Perhaps this is why the protective equipment used in China and elsewhere around the world appear so excessive. In my analysis of the infection control guidelines of a major hospital in Wuhan, the recommended PPE involved more layers and the routine use of N95 respirators for almost all clinical settings. Every zone of the hospital, including areas of triage and the CT suite, were risk stratified for health care workers to don different types of PPE. Decontamination areas were set apart so elaborate doffing procedures could be collectively undertaken and observed. This not only preserved the available supply of PPE by strict cohorting of patients and obviating donning and doffing with each patient encounter, it also enabled health care workers to observe a higher level of precautions throughout the hospital with little ambiguity. The impression is that the infection control department at this hospital was not content to incrementally bring down the transmission rate. The thousands of health care workers infected in the beginning of the epidemic, many by asymptomatic patients, taught them better. Rather, their goal is to eliminate nosocomial transmission so they will never find out if COVID-19 is indeed capable of eliminating 3% of the general population.

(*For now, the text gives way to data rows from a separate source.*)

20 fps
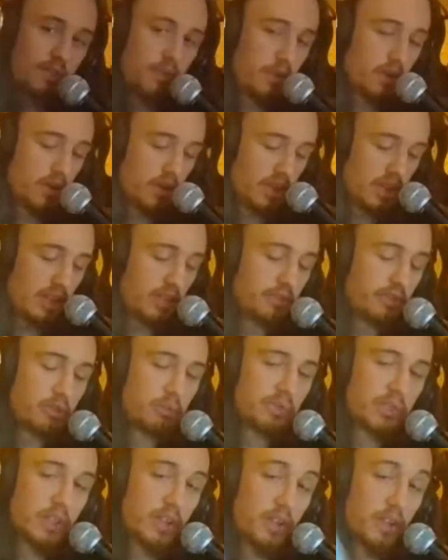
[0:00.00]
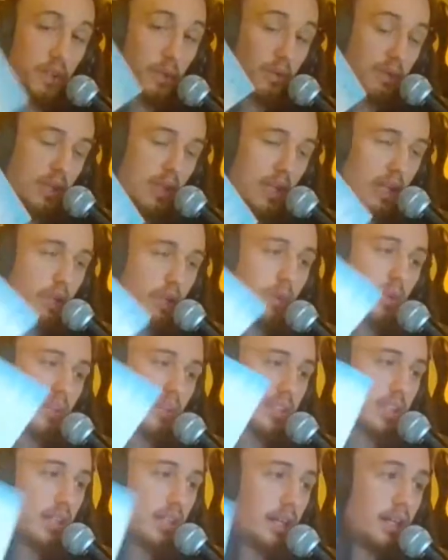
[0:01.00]
for instruments like the ukulele or
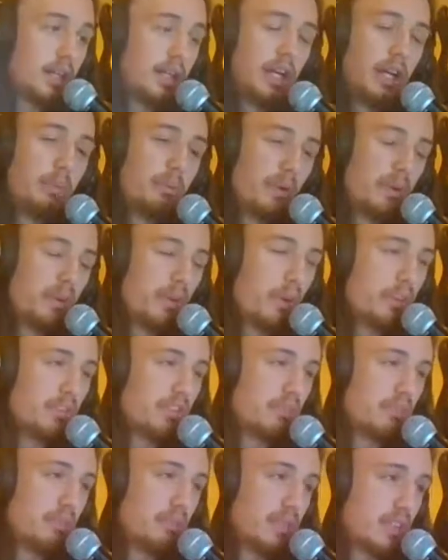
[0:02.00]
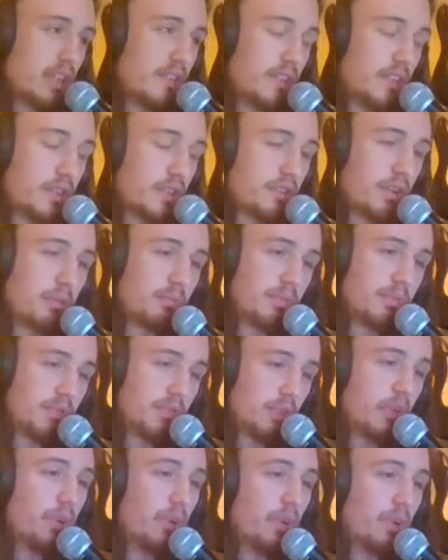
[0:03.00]
the guitar, but not instruments like the
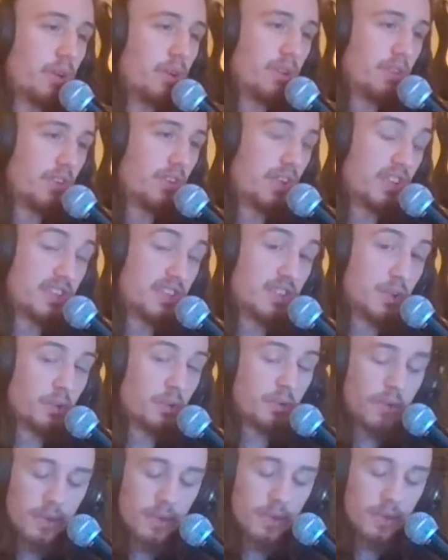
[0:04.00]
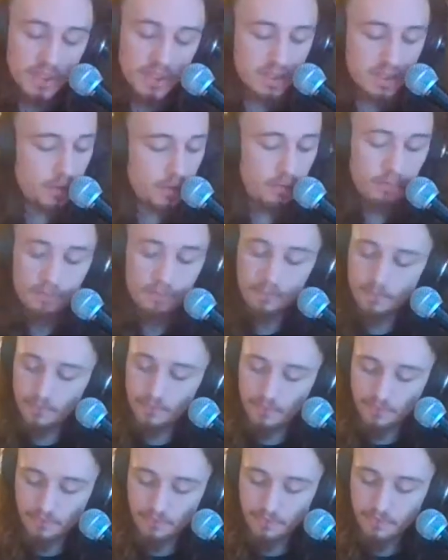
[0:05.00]
drums or the kazoo. So,
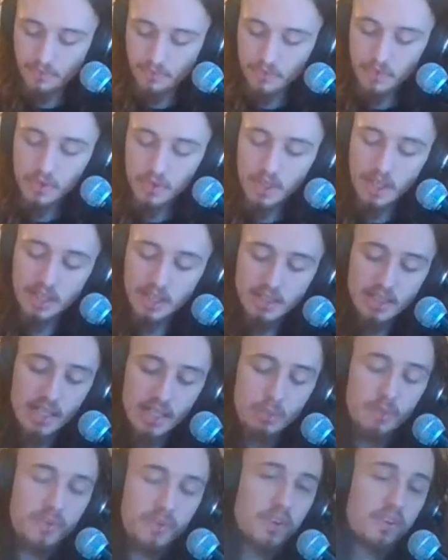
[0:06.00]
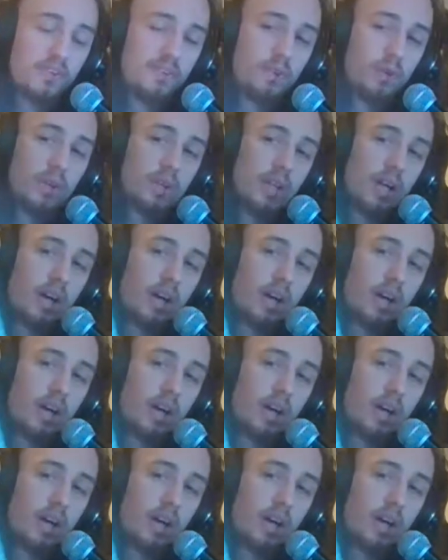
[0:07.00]
I said we've got 4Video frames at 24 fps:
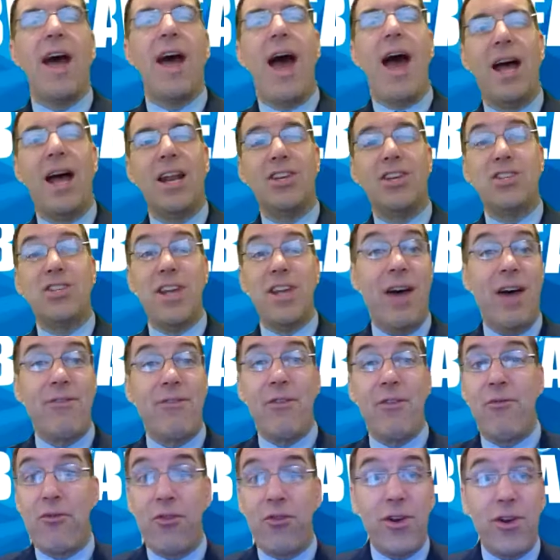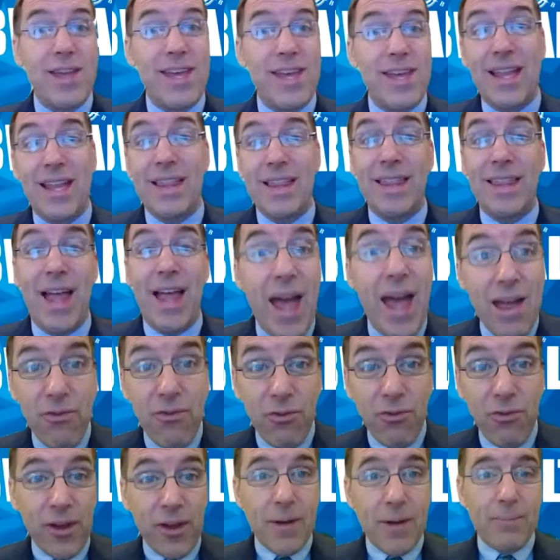How does she have a freaking life?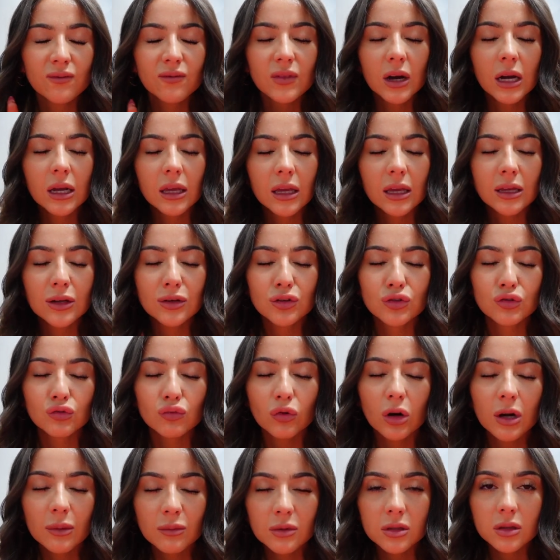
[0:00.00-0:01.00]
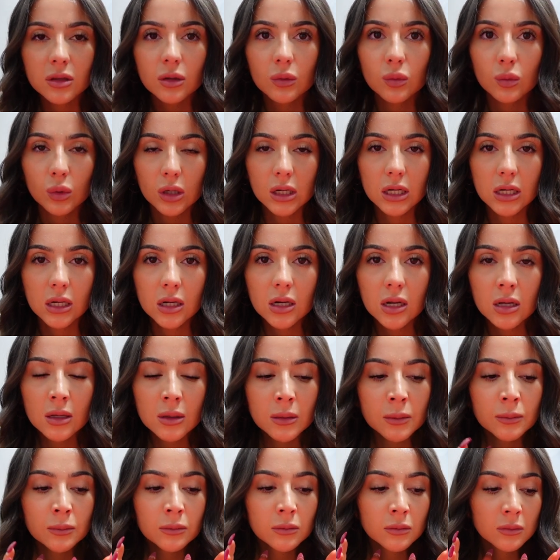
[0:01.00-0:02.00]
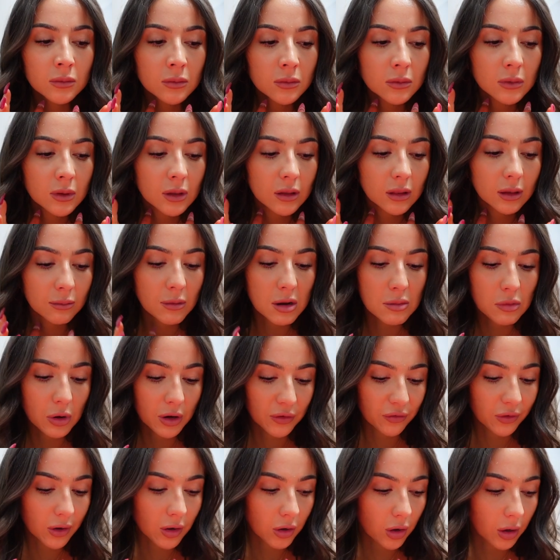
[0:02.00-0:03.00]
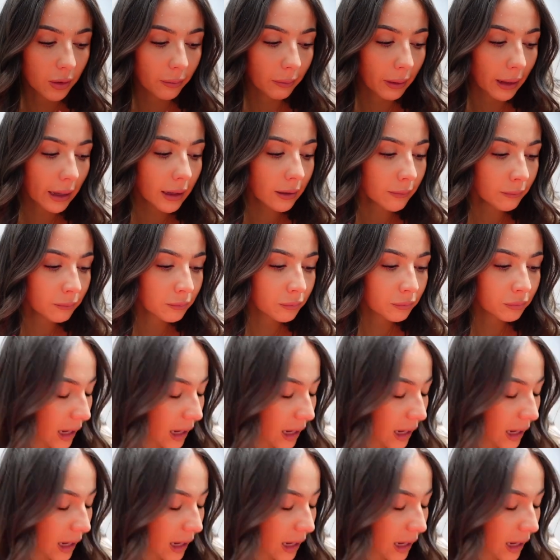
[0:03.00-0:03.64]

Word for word: fucking dropped the one that my boyfriend got me.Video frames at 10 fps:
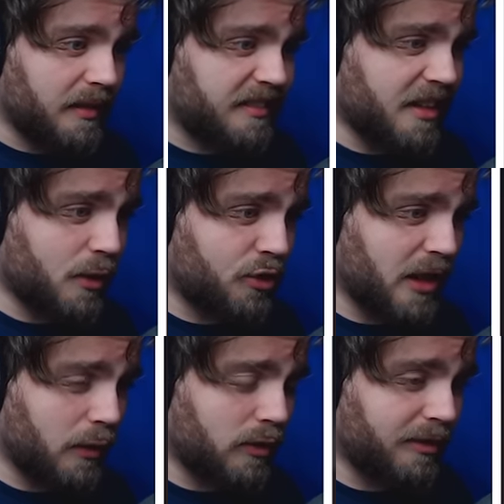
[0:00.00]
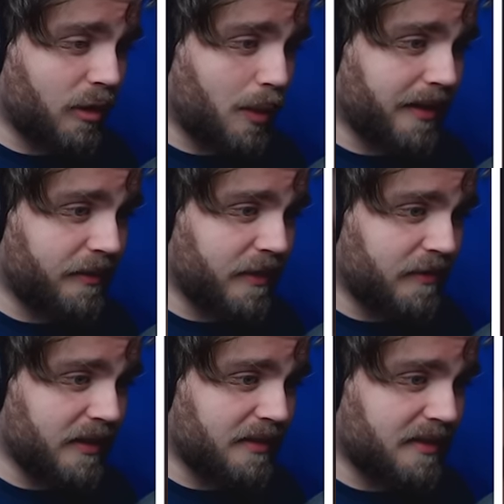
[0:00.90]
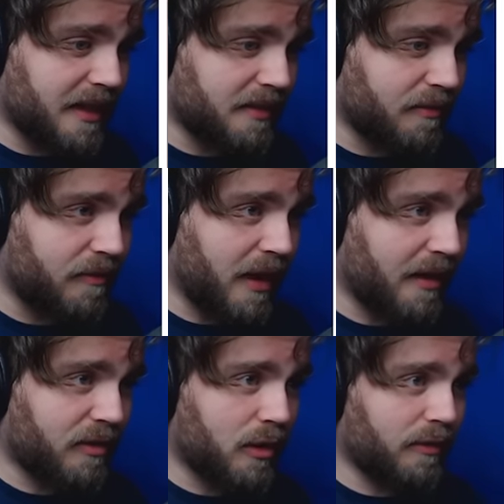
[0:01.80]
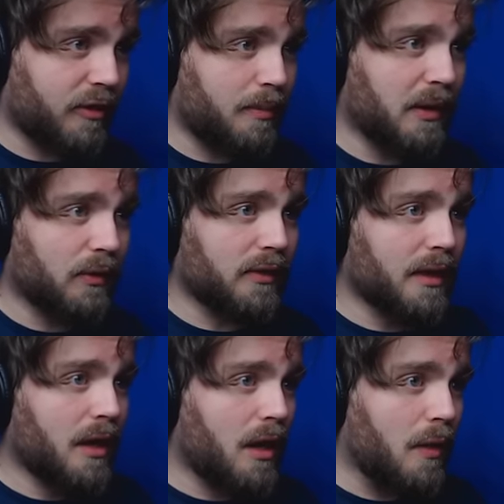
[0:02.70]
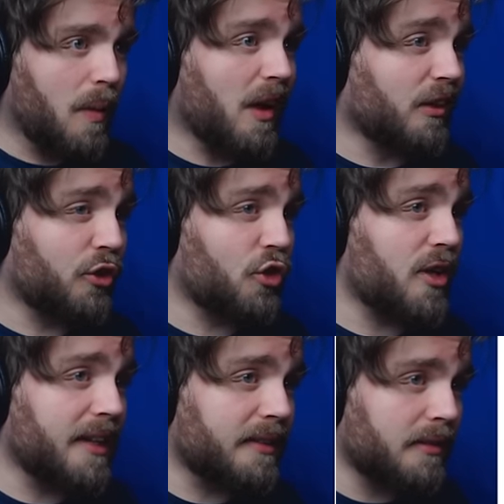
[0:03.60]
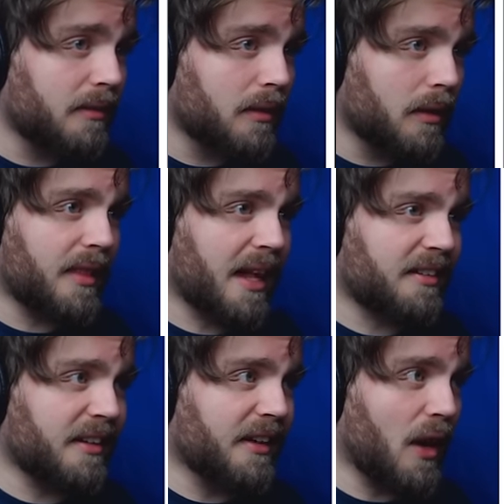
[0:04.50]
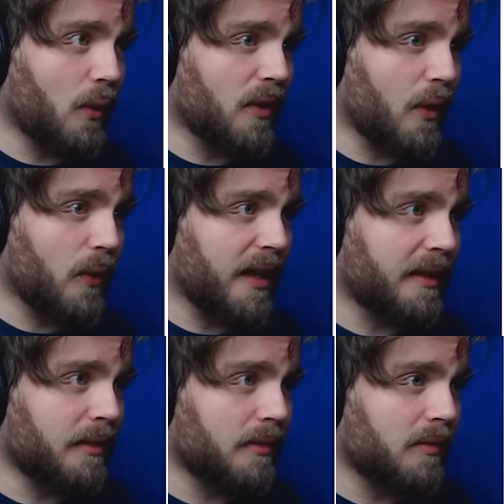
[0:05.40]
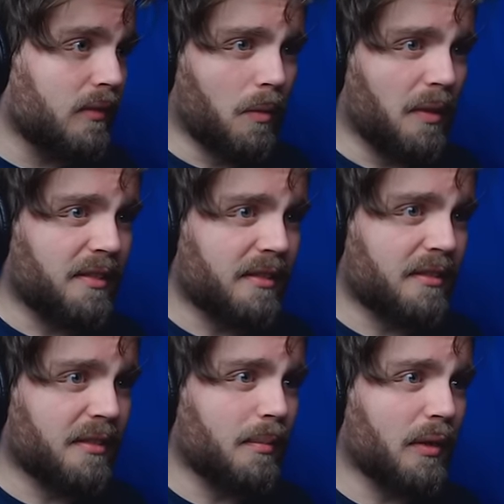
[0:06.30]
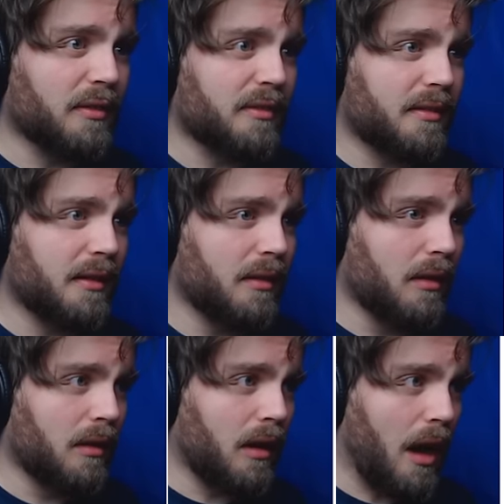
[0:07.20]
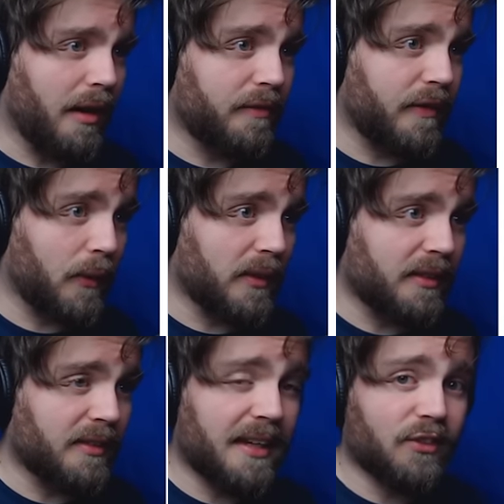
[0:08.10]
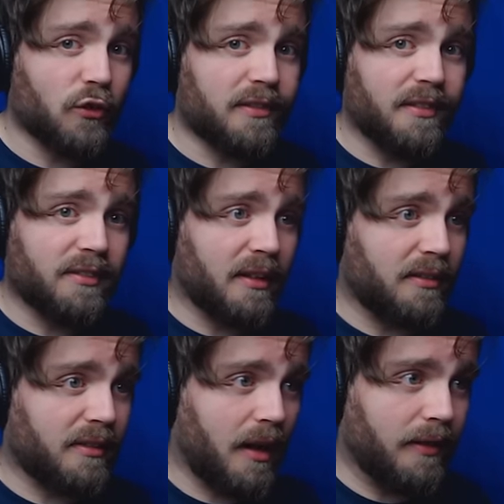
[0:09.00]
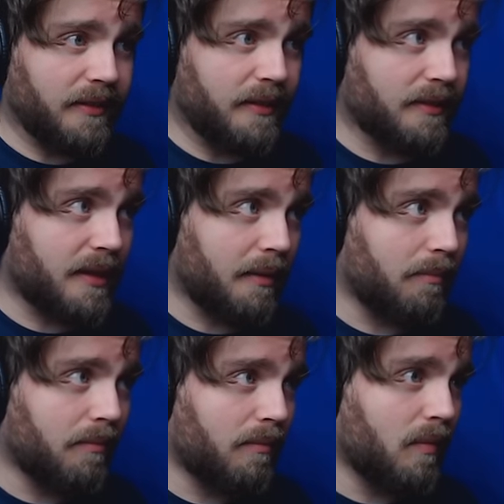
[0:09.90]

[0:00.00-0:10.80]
Snow shelter requires 15 sticks and 5 cloth to build. Well, shit. That's a no-no then. This is the most I have felt in danger since I started this game.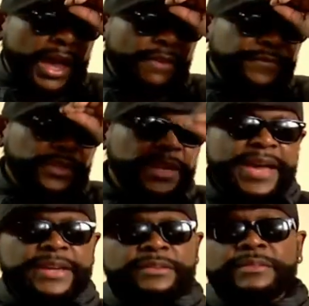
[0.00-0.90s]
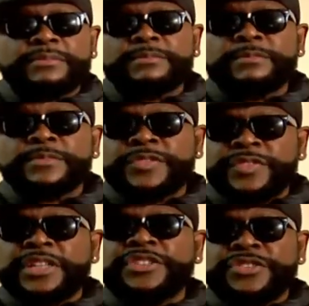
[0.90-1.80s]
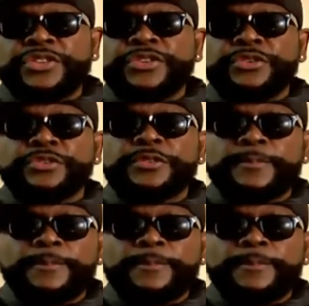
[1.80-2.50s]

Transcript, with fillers: I feel like 6 years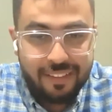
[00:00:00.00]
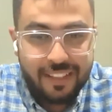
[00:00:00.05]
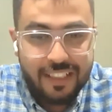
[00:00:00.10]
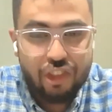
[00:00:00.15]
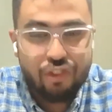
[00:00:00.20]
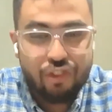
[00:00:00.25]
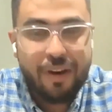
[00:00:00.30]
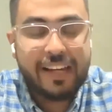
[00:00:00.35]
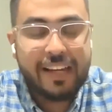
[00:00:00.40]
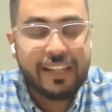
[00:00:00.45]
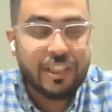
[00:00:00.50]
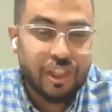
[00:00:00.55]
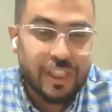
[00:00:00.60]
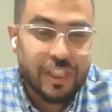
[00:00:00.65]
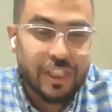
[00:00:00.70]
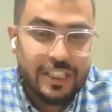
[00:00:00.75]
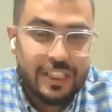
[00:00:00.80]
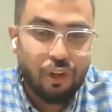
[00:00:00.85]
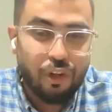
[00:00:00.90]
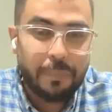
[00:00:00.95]
the
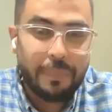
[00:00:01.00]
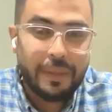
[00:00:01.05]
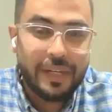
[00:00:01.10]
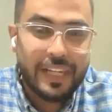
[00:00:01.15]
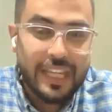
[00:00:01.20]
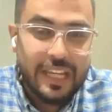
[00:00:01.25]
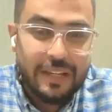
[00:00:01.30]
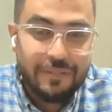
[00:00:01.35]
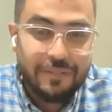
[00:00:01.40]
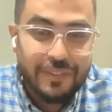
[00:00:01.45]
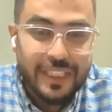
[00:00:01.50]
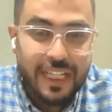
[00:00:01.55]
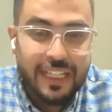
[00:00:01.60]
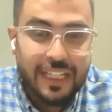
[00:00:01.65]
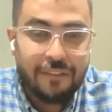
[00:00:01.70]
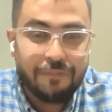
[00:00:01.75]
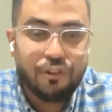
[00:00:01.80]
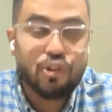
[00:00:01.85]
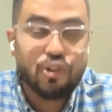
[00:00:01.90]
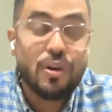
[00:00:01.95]
strategies or beliefs that
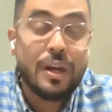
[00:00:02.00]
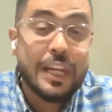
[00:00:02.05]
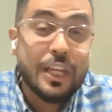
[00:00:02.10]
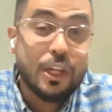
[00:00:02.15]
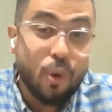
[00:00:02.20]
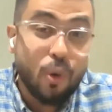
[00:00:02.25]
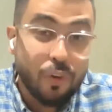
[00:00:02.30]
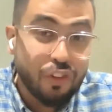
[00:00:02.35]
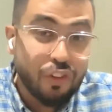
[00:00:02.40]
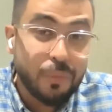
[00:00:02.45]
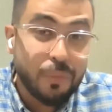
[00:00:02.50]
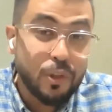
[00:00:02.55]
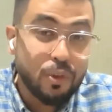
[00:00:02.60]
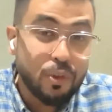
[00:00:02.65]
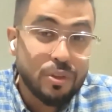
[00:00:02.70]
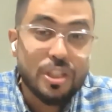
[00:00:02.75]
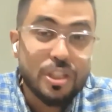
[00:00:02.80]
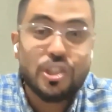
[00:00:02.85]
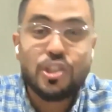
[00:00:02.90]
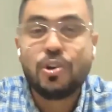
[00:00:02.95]
have really
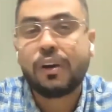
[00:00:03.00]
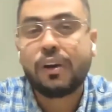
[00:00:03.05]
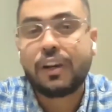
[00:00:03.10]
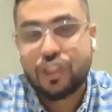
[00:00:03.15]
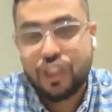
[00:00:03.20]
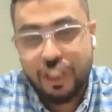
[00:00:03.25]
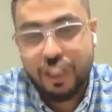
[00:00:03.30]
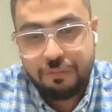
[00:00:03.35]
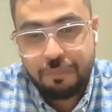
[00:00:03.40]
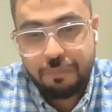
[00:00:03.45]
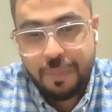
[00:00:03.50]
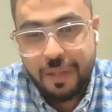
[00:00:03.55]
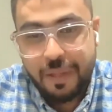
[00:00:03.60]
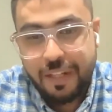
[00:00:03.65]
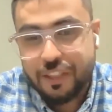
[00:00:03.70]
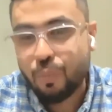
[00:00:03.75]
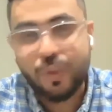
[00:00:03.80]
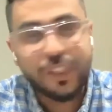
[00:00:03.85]
contributed to your achievement.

It’s not too late for the health care community to switch gears and realize that routine containment measures will not fend off COVID-19. When PPE are in short supply, rather than lower the recommendations, we can make a collective effort to expand the supply chain and extend the use of existing supplies. The CDC even has recommendations for how to safely reuse N95 respirators. The CDC can require a higher level of infectious precautions across all health care settings, preempting a general dissemination in cases rather than reacting case-by-case. Routine countermeasures will not quell COVID-19. If we are to emerge from this crisis relatively unscathed, our infection control practices inside and outside of the hospitals will have to radically transform.